*Problem to solve:*
Could you return all of the entries below exactly, minus the pictures?

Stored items
____________________

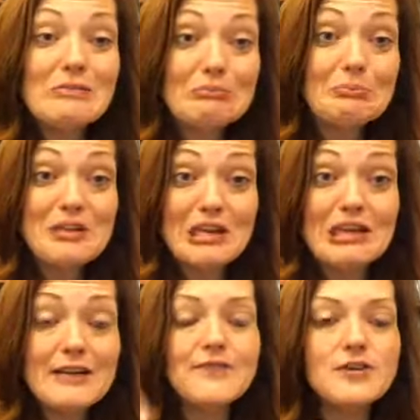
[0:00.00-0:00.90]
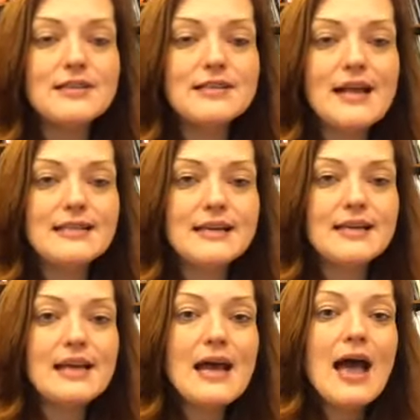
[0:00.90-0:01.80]
if you're
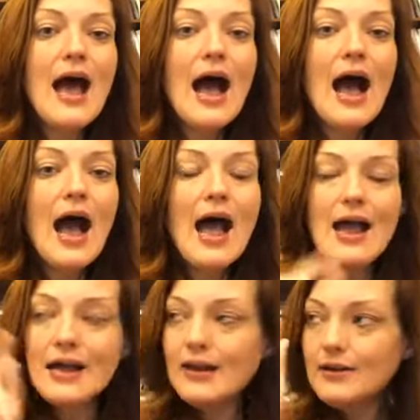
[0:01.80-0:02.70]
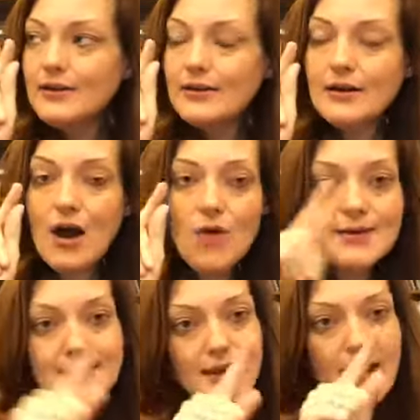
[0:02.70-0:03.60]
dyslexic, I
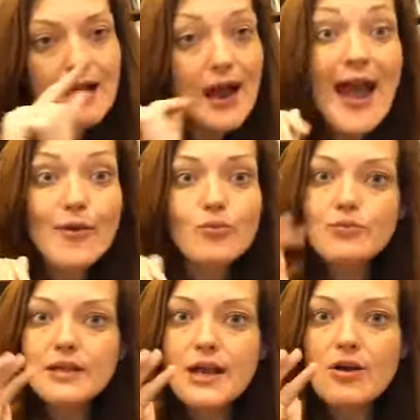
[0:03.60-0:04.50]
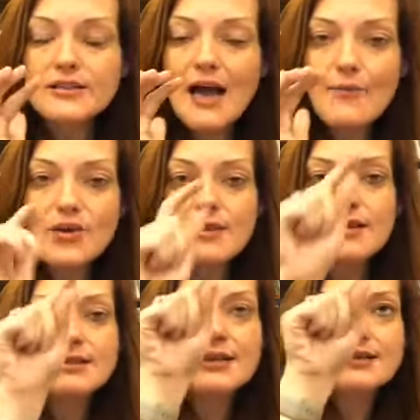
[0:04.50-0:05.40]
always thought I had a really hard time with
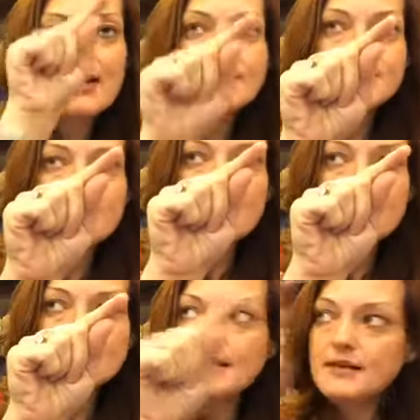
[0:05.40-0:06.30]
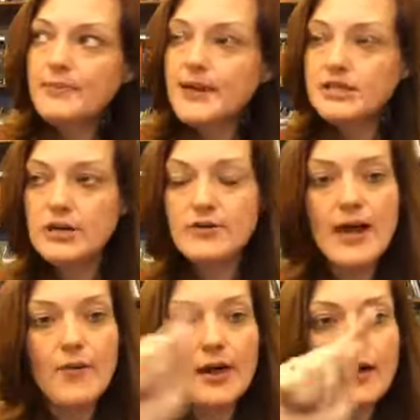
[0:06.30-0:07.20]
this because I would start on this side of the page and go
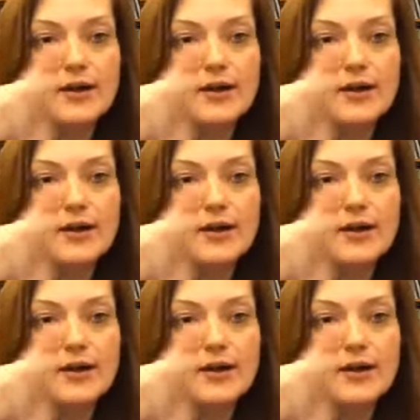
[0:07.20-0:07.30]
that way.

____________________

*Your response:*
[0:00.00-0:00.90]
[0:00.90-0:01.80]
if you're
[0:01.80-0:02.70]
[0:02.70-0:03.60]
dyslexic, I
[0:03.60-0:04.50]
[0:04.50-0:05.40]
always thought I had a really hard time with
[0:05.40-0:06.30]
[0:06.30-0:07.20]
this because I would start on this side of the page and go
[0:07.20-0:07.30]
that way.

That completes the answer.